[Collected data]

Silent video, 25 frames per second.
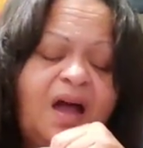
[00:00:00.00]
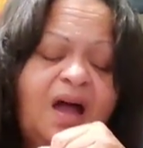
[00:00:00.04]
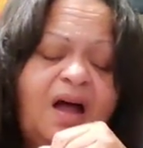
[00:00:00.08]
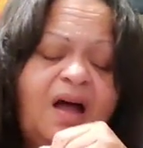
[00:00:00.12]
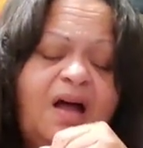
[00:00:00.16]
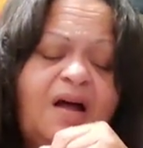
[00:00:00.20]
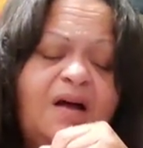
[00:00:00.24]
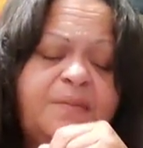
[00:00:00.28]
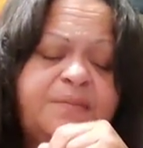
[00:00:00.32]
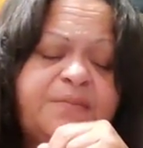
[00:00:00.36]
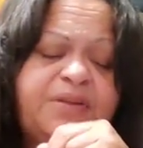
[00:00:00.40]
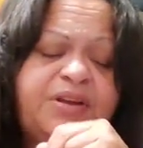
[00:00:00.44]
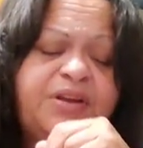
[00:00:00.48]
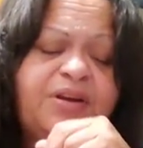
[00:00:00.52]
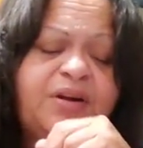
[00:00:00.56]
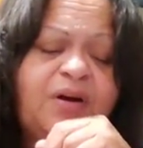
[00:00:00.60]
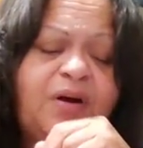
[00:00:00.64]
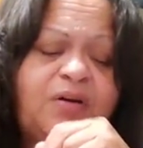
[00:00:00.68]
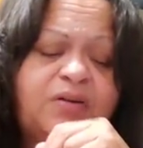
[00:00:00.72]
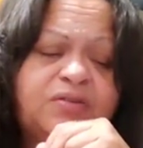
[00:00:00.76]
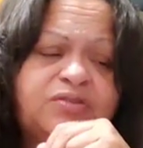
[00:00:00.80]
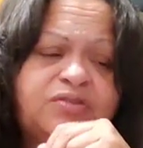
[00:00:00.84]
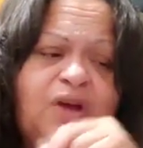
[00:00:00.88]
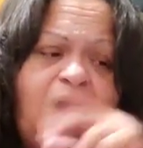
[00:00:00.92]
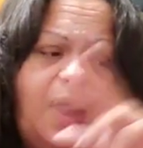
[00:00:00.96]
um, you
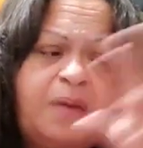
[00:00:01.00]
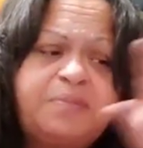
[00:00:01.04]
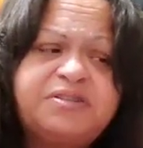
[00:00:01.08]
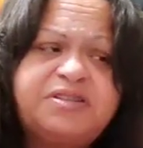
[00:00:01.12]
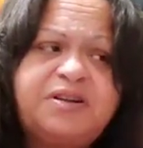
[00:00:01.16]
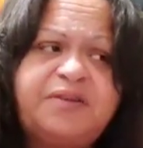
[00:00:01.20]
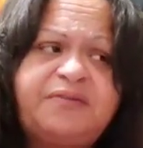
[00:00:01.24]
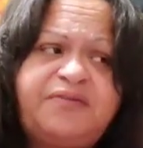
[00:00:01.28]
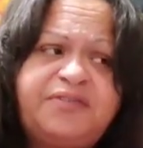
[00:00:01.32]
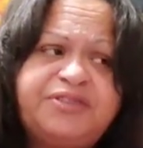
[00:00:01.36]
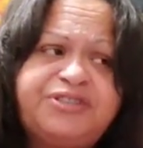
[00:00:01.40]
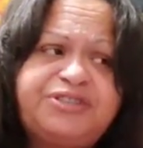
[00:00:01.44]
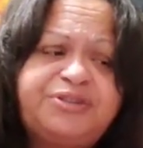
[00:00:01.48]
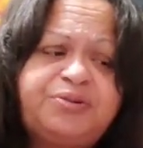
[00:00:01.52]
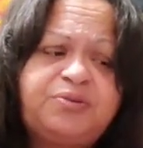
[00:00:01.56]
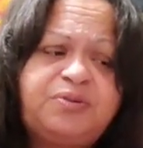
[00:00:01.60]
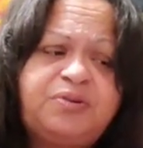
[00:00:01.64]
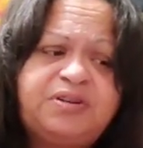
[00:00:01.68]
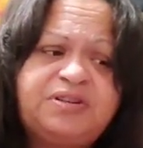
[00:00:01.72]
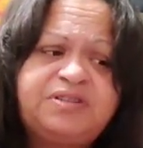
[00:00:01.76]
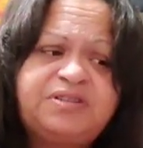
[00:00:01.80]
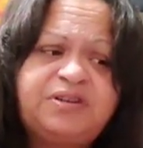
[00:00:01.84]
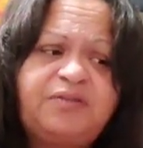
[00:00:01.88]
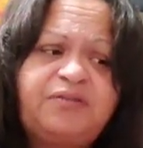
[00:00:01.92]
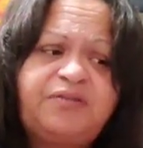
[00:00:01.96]
know, drop some for
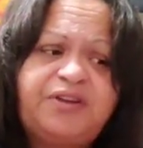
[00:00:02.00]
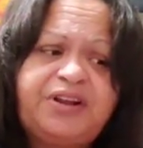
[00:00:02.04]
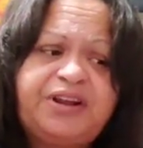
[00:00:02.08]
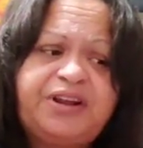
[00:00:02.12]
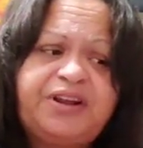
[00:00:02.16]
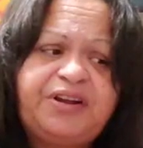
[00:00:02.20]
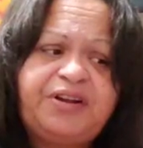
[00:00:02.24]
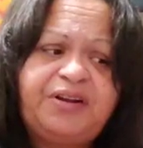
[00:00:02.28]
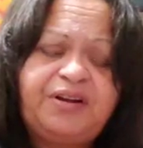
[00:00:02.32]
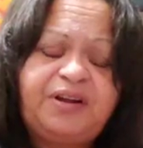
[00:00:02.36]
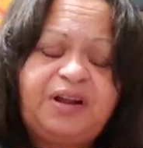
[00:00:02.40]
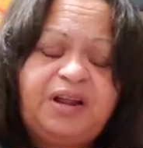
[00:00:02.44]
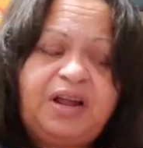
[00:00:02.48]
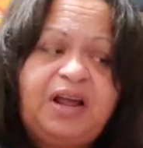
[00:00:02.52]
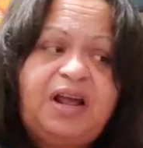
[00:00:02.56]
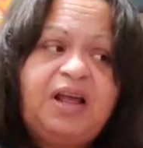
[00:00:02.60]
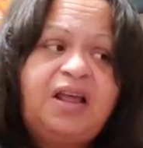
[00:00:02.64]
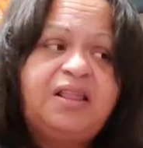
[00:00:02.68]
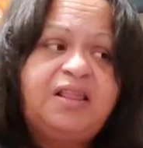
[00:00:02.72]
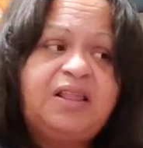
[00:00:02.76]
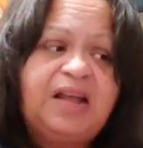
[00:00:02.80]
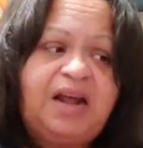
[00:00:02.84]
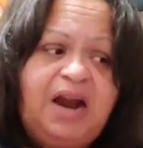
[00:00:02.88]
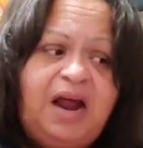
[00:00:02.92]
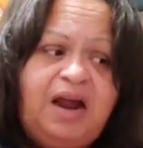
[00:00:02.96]
sure's over here
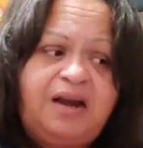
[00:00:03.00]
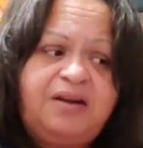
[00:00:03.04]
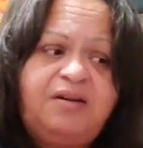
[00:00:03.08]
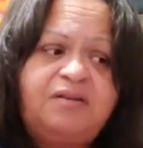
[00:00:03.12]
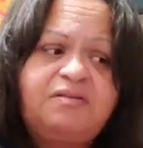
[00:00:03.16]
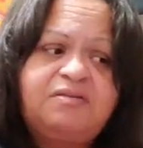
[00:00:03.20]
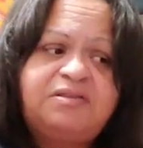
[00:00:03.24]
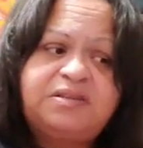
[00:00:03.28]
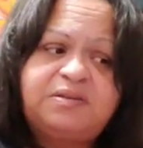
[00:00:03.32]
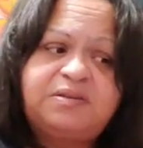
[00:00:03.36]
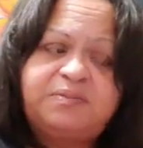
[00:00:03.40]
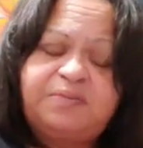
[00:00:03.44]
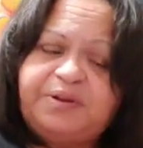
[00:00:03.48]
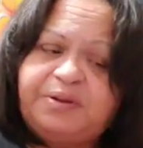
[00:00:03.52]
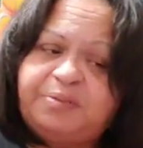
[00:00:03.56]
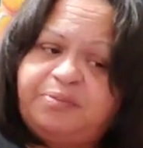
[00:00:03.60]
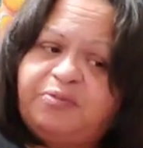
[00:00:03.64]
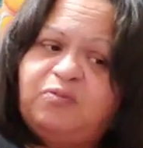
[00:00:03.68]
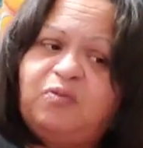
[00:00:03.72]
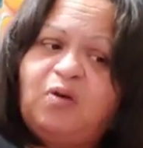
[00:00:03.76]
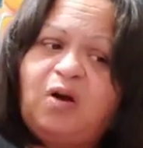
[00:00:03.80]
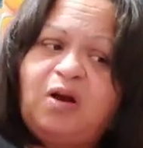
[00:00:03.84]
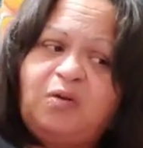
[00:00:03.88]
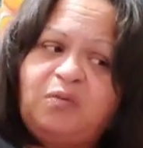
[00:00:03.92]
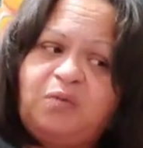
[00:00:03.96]
that I know some
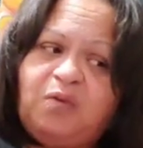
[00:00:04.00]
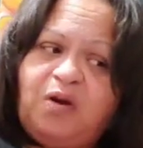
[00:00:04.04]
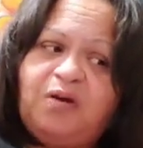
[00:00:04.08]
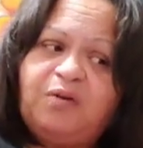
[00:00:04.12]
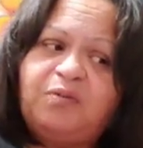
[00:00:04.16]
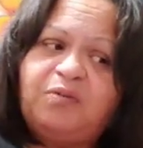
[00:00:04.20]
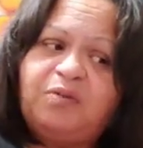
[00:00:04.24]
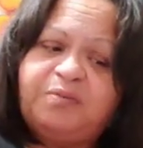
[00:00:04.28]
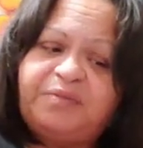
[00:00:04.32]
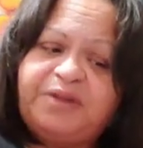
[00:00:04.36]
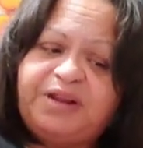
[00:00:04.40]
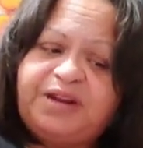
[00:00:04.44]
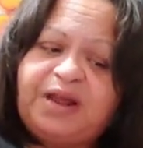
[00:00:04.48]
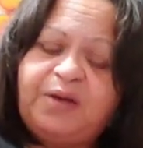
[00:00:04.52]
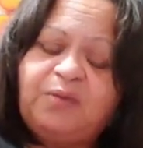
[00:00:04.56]
people want to work with me.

### Task instructions:
Reproduce exactly, and only, the lines that begin at the one containing "[00:00:02.64]" and end with the final line of the data, both included, while omitting every picture.

### Written answer:
[00:00:02.64]
[00:00:02.68]
[00:00:02.72]
[00:00:02.76]
[00:00:02.80]
[00:00:02.84]
[00:00:02.88]
[00:00:02.92]
[00:00:02.96]
sure's over here
[00:00:03.00]
[00:00:03.04]
[00:00:03.08]
[00:00:03.12]
[00:00:03.16]
[00:00:03.20]
[00:00:03.24]
[00:00:03.28]
[00:00:03.32]
[00:00:03.36]
[00:00:03.40]
[00:00:03.44]
[00:00:03.48]
[00:00:03.52]
[00:00:03.56]
[00:00:03.60]
[00:00:03.64]
[00:00:03.68]
[00:00:03.72]
[00:00:03.76]
[00:00:03.80]
[00:00:03.84]
[00:00:03.88]
[00:00:03.92]
[00:00:03.96]
that I know some
[00:00:04.00]
[00:00:04.04]
[00:00:04.08]
[00:00:04.12]
[00:00:04.16]
[00:00:04.20]
[00:00:04.24]
[00:00:04.28]
[00:00:04.32]
[00:00:04.36]
[00:00:04.40]
[00:00:04.44]
[00:00:04.48]
[00:00:04.52]
[00:00:04.56]
people want to work with me.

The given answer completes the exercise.